# People who know.....



## NTxSlotCars (May 27, 2008)

.......say GO A.J.!!!!!!!!!!!!!!

Hopefully you got a look at this great paint scheme for Daytona. It's a tribute to Kyle Petty's first win in the ARCA race at Daytona in 1979. Yes, Kyle won the Saturday Race, and Richard won the Sunday race, talk about Petty domination! AJ Almendinger drove to a third place finish at Daytona this year.










But, let's not forget the inspiration for all this, a seldom victorious Dodge Magnum.



















I hope Valvoline keeps this paint job for the rest of the year.

Once again, you can yell "GO A.J.!!!!!!!!"

Rich 44


----------



## Hilltop Raceway (Feb 12, 2006)

Like the paint schemes Rich :thumbsup::thumbsup: Is that a custom front bumper on the Magnum ??? RM


----------



## WesJY (Mar 4, 2004)

awesome!!! how about mcdonalds scheme??? i didnt think it wasnt that bad on #43 did you?? 

i sure missed STP sponser!!

Wes


----------



## slotcarman12078 (Oct 3, 2008)

Glad to see the camera is back in action!!! The Magnum may not have been a regular in victory lane, but at least it's cool to look at!! :thumbsup::thumbsup: Nice job coordinating the paint jobs!! :thumbsup:


----------



## roadrner (Jul 21, 1999)

:thumbsup::thumbsup: rr


----------



## 1976Cordoba (Sep 20, 2000)

Hilltop Raceway said:


> Like the paint schemes Rich :thumbsup::thumbsup: Is that a custom front bumper on the Magnum ??? RM


That's an Ideal TCR Magnum, Randy, not an AFX. They also did a Chevelle Laguna.

Looks like you could do some serious rubbin' with that front bumper, Rich. :thumbsup:


----------



## Hilltop Raceway (Feb 12, 2006)

1976Cordoba said:


> That's an Ideal TCR Magnum, Randy, not an AFX. They also did a Chevelle Laguna.
> 
> Thanks for the clarification, didn't realize it was a TCR. I had the blue No.8 Magnum on my mind...RM


----------



## NTxSlotCars (May 27, 2008)

1976Cordoba said:


> Looks like you could do some serious rubbin' with that front bumper, Rich. :thumbsup:


It's a Kyle Petty rookie bumper. It was good enough to push him to first place in 1979!

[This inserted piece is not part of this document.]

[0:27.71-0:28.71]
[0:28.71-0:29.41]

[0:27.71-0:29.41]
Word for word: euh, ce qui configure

The modern car is a Trevco ornament I stripped and repainted. Both cars sport a Tyco LWB 440x2 chassis, regarded as the best chassis ever made.


----------



## bobhch (Apr 22, 2007)

Love the color combos as they both look like winners to me!


----------



## win43 (Aug 28, 2006)

NTxSlotCars said:


> .......say GO A.J.!!!!!!!!!!!!!!
> Once again, you can yell "GO A.J.!!!!!!!!"
> 
> Rich 44


Doesn't A.J. (Foyt that is) belong in an Indy car?? :freak::lol:

Great looking cars NT


----------



## NTxSlotCars (May 27, 2008)

I don't think AJ Allmendingy has had the same sponsor for two races in a row all year.

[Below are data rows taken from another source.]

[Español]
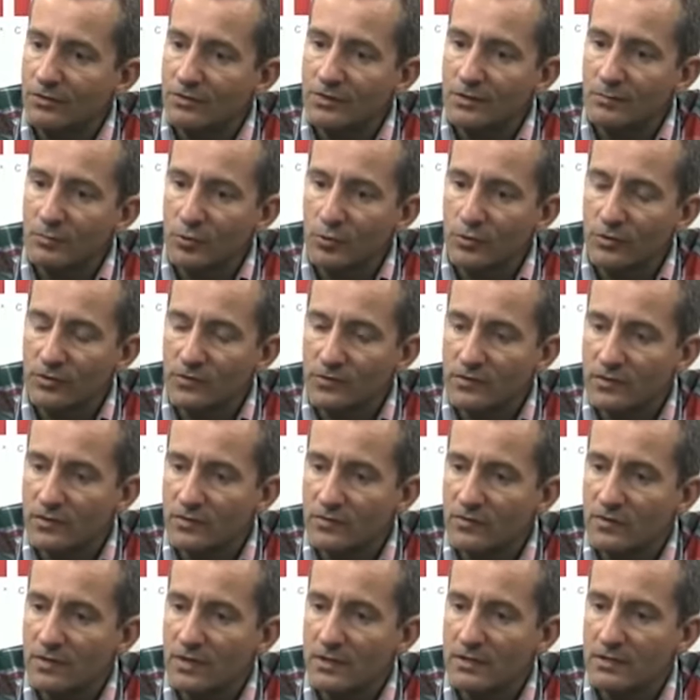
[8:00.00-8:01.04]
te puedo decir,
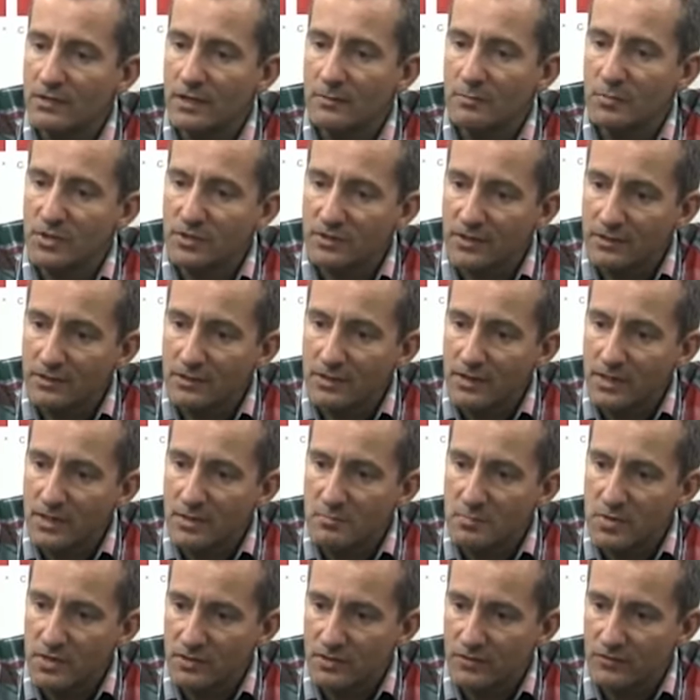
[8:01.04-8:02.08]
si el capitán de la
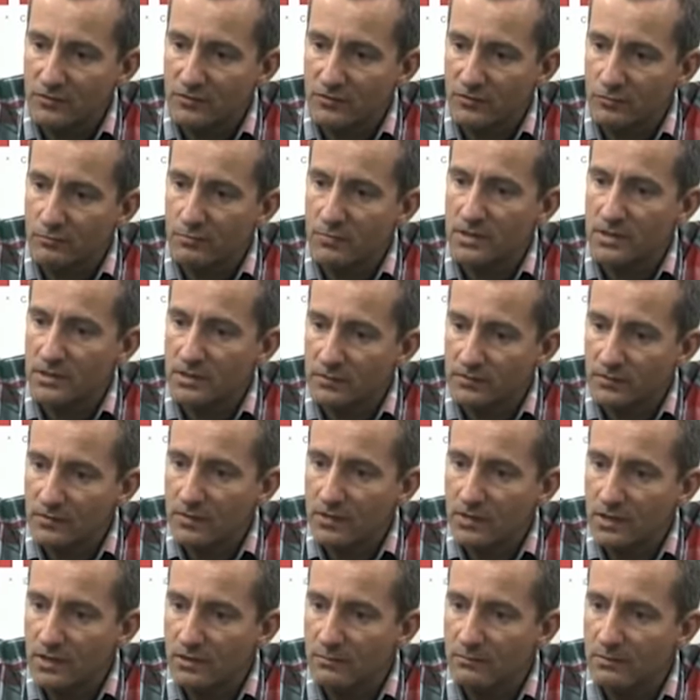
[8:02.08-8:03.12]
embarcación me
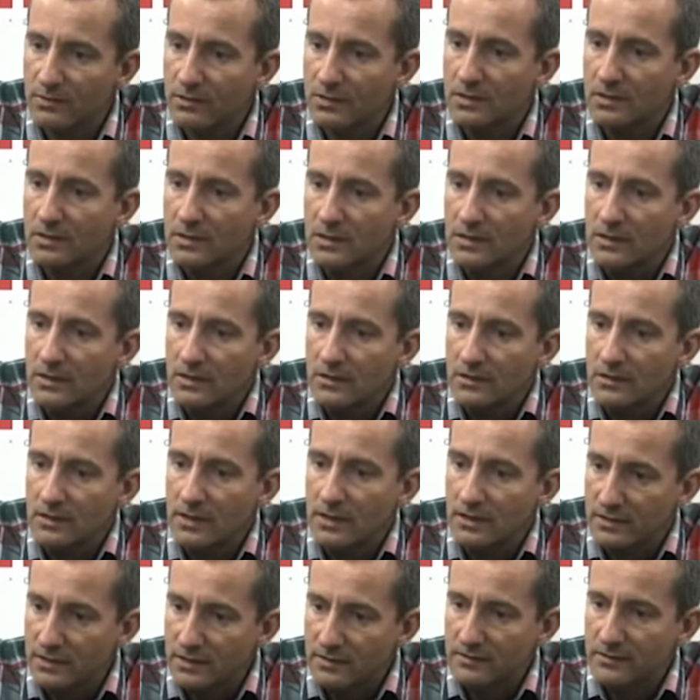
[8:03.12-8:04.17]
describe la
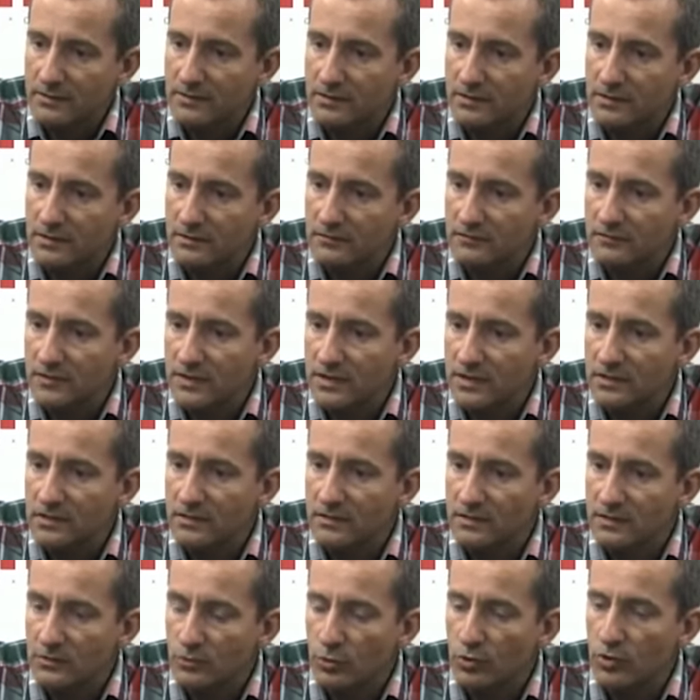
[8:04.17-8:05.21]
casa del delfín
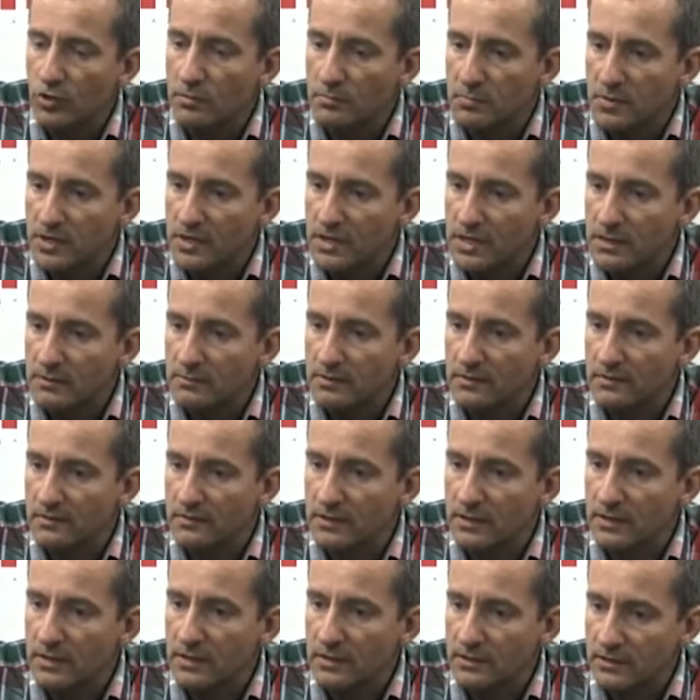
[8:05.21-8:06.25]
con las palabras
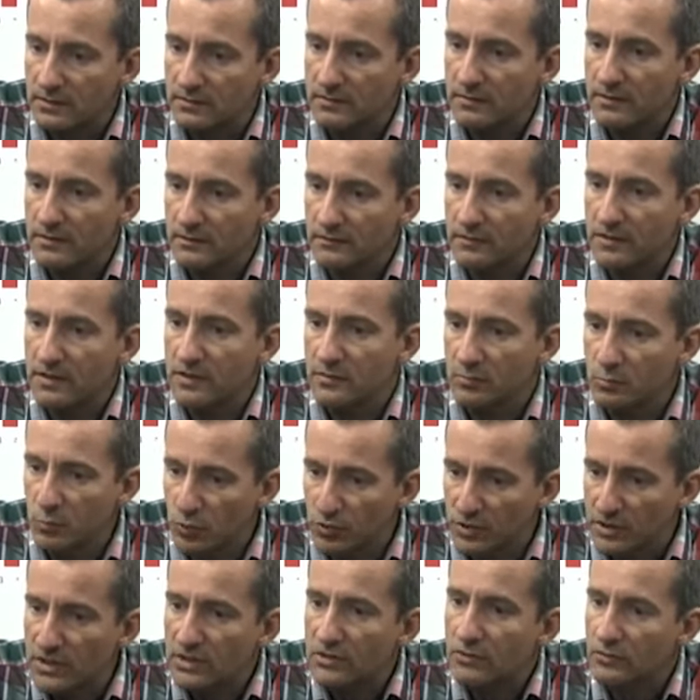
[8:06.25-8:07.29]
que la casa del delfín es
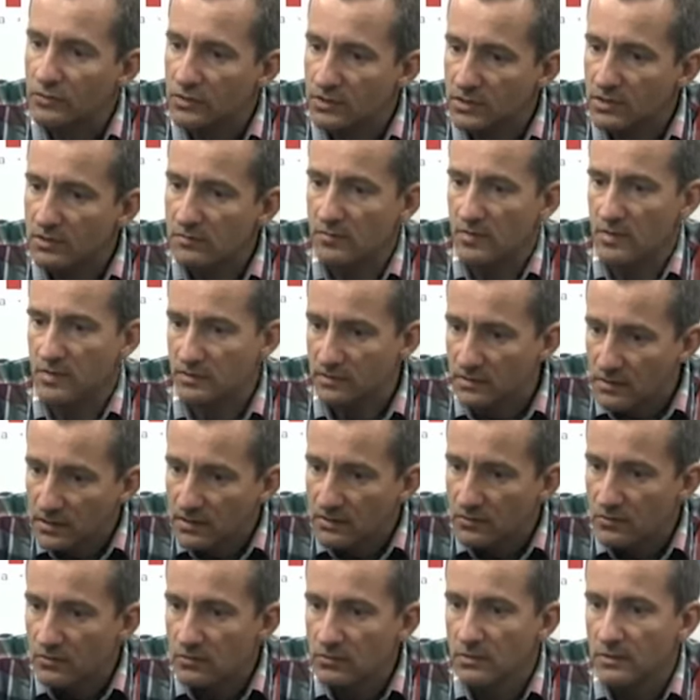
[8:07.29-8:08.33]
bonito y
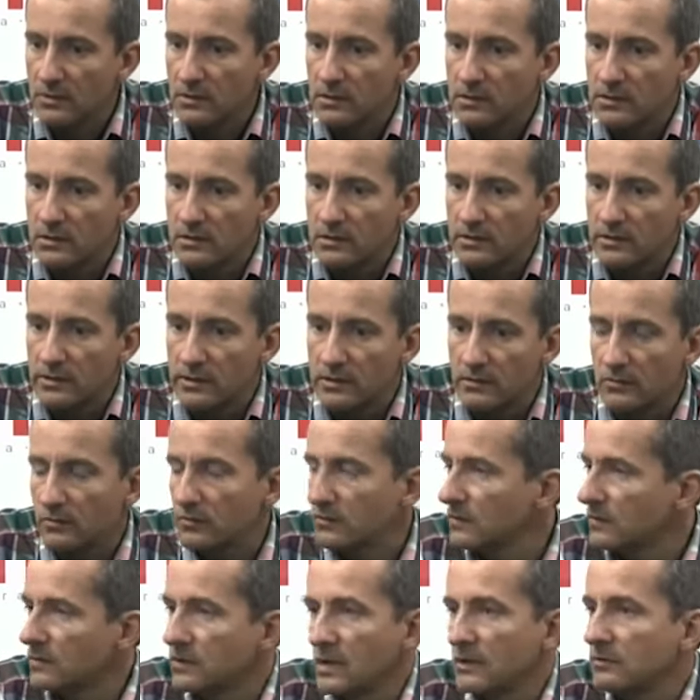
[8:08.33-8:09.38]
divertido,
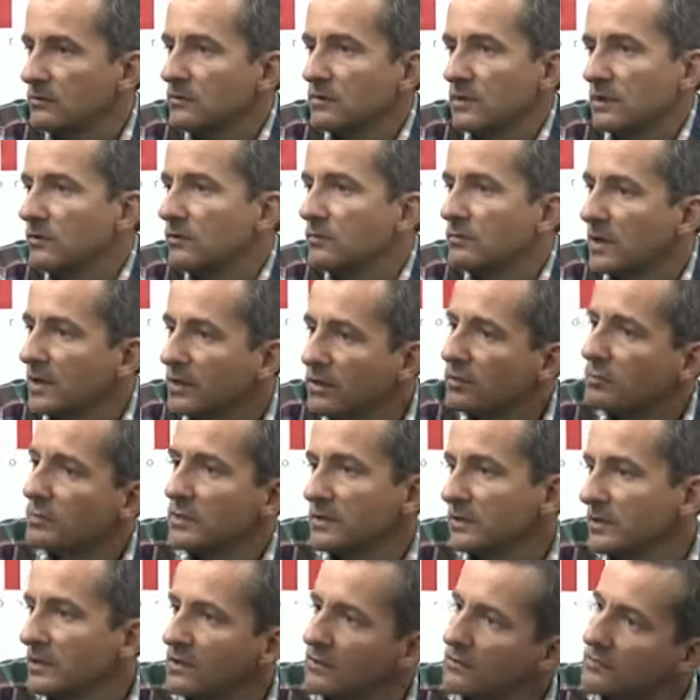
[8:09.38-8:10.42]
entonces ya no tengo más
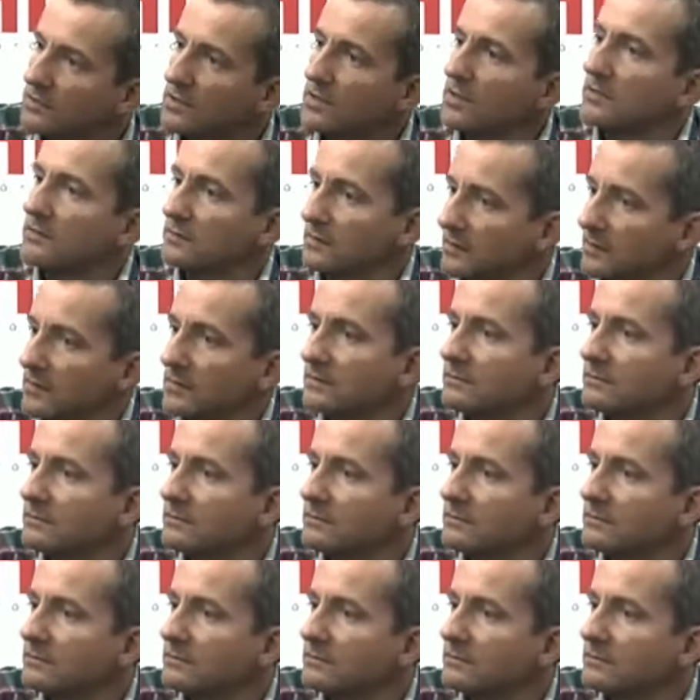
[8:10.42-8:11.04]
comentarios que hacer.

This sure was the best one.


----------



## gear buster (Dec 1, 2005)

Nice looking cars NT. I am a sucker for Anything that is the Petty family.
Those was the days. Kyle winning, Richard winning, and different a different sponsor.
I remember the UNO #1 car Kyle drove.
Now who is going to build the first Petty Indy car???...


----------



## roadrner (Jul 21, 1999)

NTxSlotCars said:


> I don't think AJ Allmendingy has had the same sponsor for two races in a row all year.
> 
> This sure was the best one.


That scheme could be used with some of those old Piedmont Airline decals that sponsored stockers back in the day. :thumbsup::thumbsup: rr


----------